I got weekend works in a church and that's another adjustments for more humans are involved; and I happen to be in my home church, my town. I always want to retire after the night program during overnight youth hour fellowship but I just can't for teens tend to have lots to share; especially their struggles in school or at home. I'm good with listening and counseling but I get tired easily. Everytime there's crowd, it's just so draining for me. How I wished I'll learn the secret to last longer.
Four years went by, so sickeningly slow and I finished it by God's grace, the four years course. I didn't get disqualified to work in the church and I got employed right away during internship. It's not only the classmates and schoolmates to deal with now but co-teachers, parents and kids. Sad to say, I am still in such condition that I am just active half a day during school days. We visit kid's parents on Saturday and Sunday is church day, I'm getting weaker and weaker until I'm sick of it and gave up. I quit teaching in school and attended a missions training.

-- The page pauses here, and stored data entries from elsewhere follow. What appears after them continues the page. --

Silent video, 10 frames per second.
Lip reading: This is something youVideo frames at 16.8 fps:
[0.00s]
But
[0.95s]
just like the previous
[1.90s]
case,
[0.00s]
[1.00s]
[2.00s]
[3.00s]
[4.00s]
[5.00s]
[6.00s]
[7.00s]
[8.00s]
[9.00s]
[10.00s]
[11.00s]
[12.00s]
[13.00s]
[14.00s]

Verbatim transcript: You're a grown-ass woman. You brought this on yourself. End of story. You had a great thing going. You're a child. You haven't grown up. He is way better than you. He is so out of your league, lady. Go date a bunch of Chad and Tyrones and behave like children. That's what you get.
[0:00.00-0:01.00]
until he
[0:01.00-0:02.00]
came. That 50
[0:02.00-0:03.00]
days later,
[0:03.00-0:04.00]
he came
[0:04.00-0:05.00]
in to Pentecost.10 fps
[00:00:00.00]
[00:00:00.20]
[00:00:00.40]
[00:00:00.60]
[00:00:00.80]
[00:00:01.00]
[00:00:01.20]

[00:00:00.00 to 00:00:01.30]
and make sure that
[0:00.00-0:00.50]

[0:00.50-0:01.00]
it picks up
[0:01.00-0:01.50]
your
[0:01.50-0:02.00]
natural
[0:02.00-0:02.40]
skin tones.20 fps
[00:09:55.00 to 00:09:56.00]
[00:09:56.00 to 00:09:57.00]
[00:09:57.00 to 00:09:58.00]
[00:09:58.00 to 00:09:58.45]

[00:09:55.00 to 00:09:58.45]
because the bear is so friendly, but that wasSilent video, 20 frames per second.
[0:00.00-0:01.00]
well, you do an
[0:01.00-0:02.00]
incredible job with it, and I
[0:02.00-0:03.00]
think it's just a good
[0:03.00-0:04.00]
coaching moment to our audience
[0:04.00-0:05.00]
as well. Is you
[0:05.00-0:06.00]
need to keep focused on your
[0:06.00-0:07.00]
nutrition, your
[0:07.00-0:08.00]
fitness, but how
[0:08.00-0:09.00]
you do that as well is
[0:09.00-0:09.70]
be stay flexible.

"JellyVine, you're great with conversation and asking questions but you're not a crowd person", one of the training staff stated plainly to me.
I didn't work on my project then, the community work I had planned on for three months in the missions training and I went to live with my aunt who was pregnant that time. It's just my aunt and her husband's family but I can't deal with it. It's in the Metro, busy city yet so lonely. I hated it more.
"I'm going home", I said crying to her aunt and grandma.
I went back to countryside, in my town and the Feeds Store was it that hired me and I loved it.
People, still lots of people everywhere but they come and go after small talks and I'm alone throughout the day; and at last, I last.
The perfect scenario it is, having my own time to my own dream farm so early in the morning (dawn to be exact) and I got a job that pays throughout the day and got my own livestocks to care, I'm doing well.
I meet community people during weekends with talks and foods occasionally; teens to counsel from time to time and naughty kids to scold but adores, in church; and here I am, blogging too. Haha
I drifted for a while in blogging world but I found my Teem Limit Breakers and it's amazing that I, at last, belongs.